Странен финал его. Увы, не «вольный Хрущук» его венчает – не слишком реальный по «историческим временам», но вполне логичный по тенденции. Венчает – тихий, домашний «плакончик» с водочкой. Самое пронзительное, самое необъяснимое и самое гениальное в рассказе – этот странный финал.
«Я сразу весь плакон выпила… А ты, хороший мальчик, мамаше этого никогда не говори, никогда не выдавай простых людей: потому что простых людей ведь надо беречь, простые все ведь страдатели… Я был растроган и обещался, что никогда и ни за что не скажу о ее «плакончике»…
– Спасибо, голубчик…»
Кто помнит этот финал? Он как-то забыт за свистом арапников… Впрочем, Аким Волынский, блестящий критик, когда-то «свистом» не обманулся, он безошибочно указал на этот эпизод с «плакончиком» как на сильнейший в рассказе, – но кто теперь вспоминает и этот пассаж, и самого Акима Волынского?

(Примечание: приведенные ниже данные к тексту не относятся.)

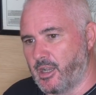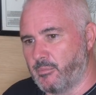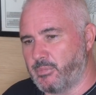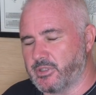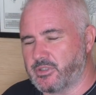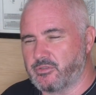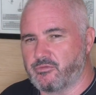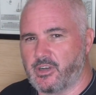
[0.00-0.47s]

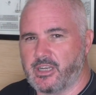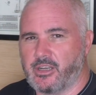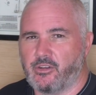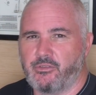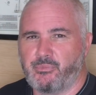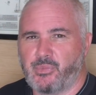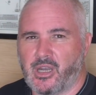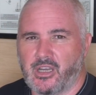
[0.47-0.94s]
But to write
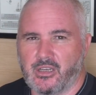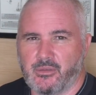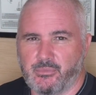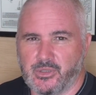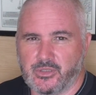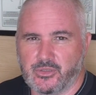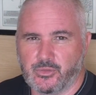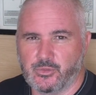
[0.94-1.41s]
off pilot
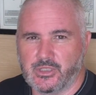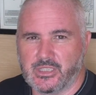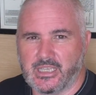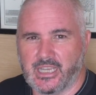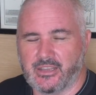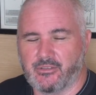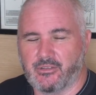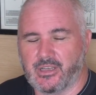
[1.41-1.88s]
books
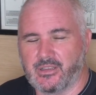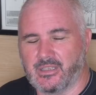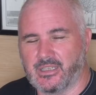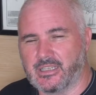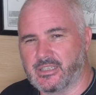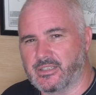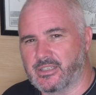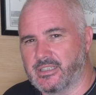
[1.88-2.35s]
altogether, I
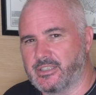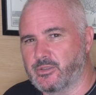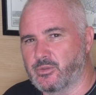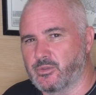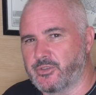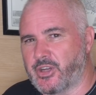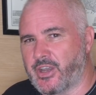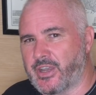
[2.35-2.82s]
think, is a
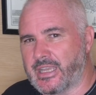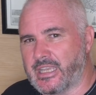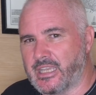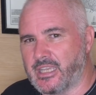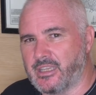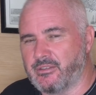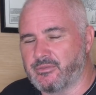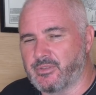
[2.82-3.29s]
little
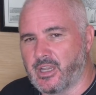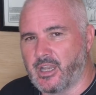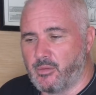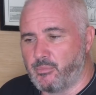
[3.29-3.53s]
naive.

Неспроста ведь начисто вылетал этот финал из инсценировок и экранизаций – есть что-то скребуще-жуткое в нем. Один простой человек зарезал другого простого человека из-за денег; третий простой человек запил… Герцену такое не снилось.

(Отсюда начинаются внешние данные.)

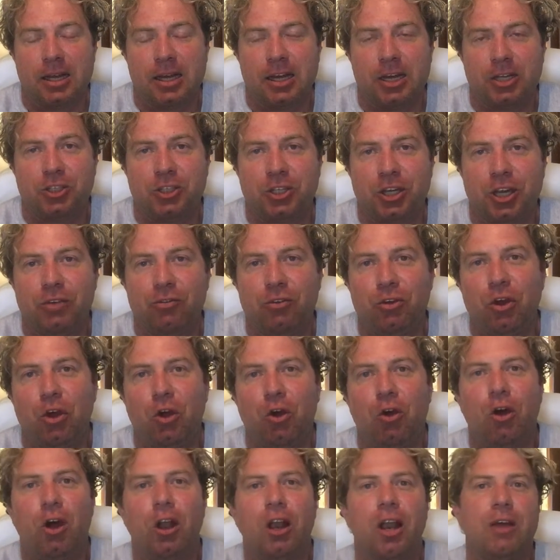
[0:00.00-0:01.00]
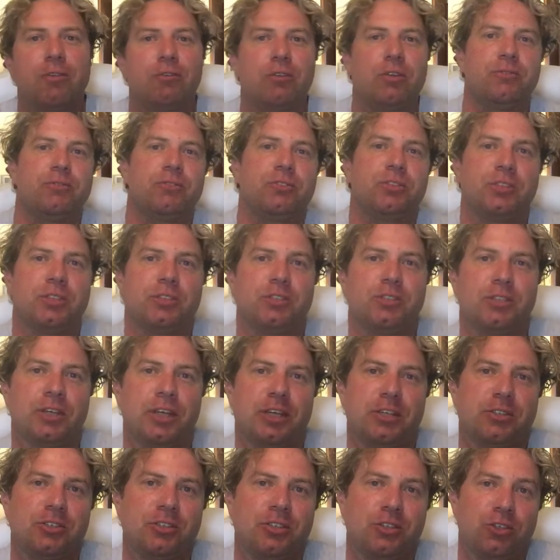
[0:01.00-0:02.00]
Achieving a high level of
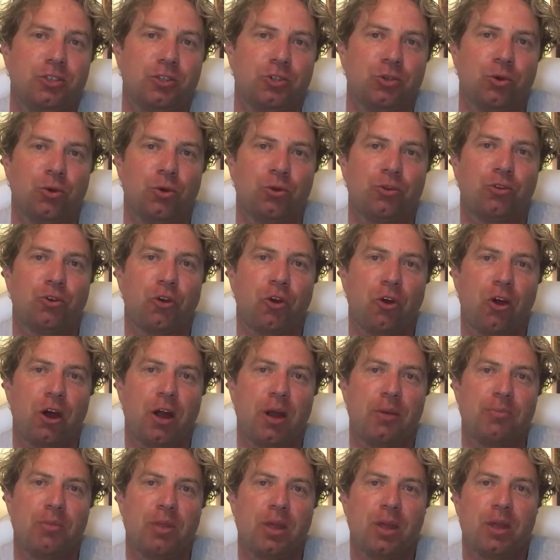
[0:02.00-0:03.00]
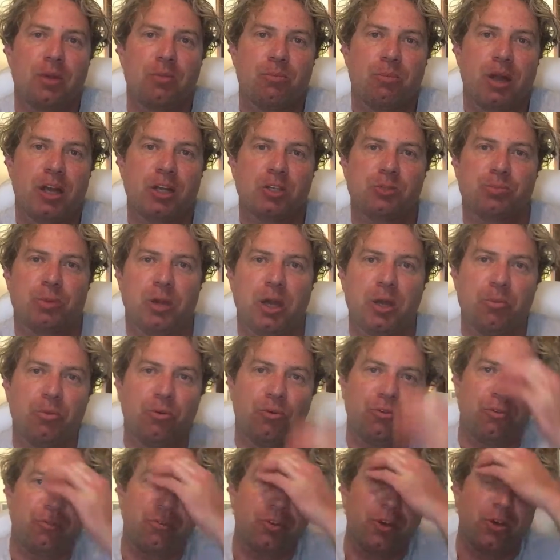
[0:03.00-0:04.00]
success in a short time makes
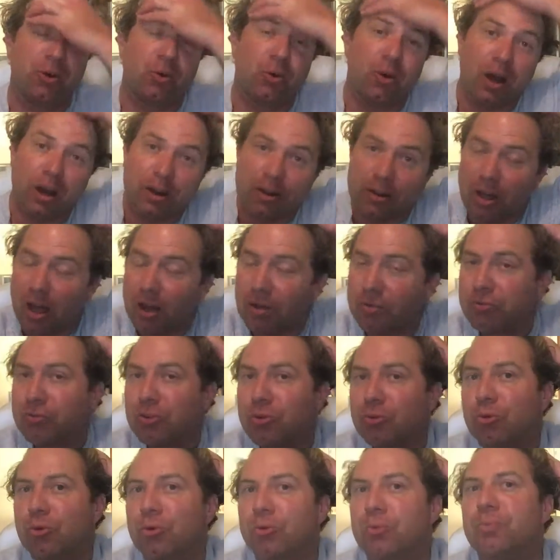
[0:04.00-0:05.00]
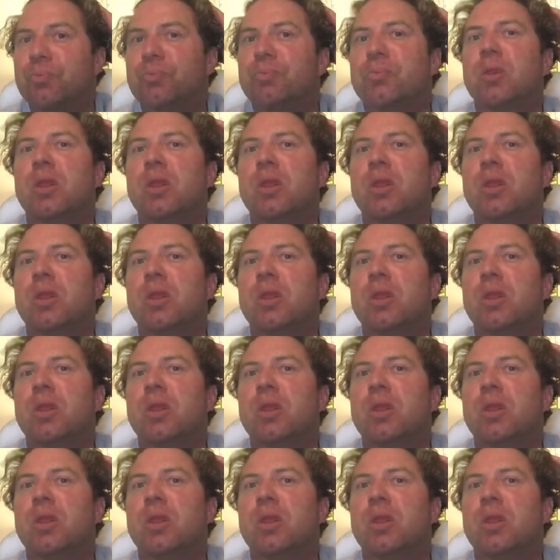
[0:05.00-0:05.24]
people feel uncomfortable.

В самом деле, вот «Сорока-воровка» – о том же театре Каменского, классический объект сопоставлений с «Тупейным художником», лескововедами заезженный: и Герцен – «разоблачил», и Лесков – «разоблачил»… Так-то так, да художественный воздух не тот. У Герцена все на котурнах: и герои, и автор-рассказчик. У него все – воспаленно-горделивые. У него от одного только словесного оскорбления великая актриса зачахла. Ее на скотный двор не сослали, ей и играть не запретили. И отомстила она графу за наглость как бы во французском духе: завела ему назло тайный роман. Вообще, есть что-то «французское» в тональности герценовского письма: много пылких слез, а внутри – сухое пламя гордости, и самолюбие, и смерть от уязвленности духа, рассказано же – для разрешения умственного вопроса.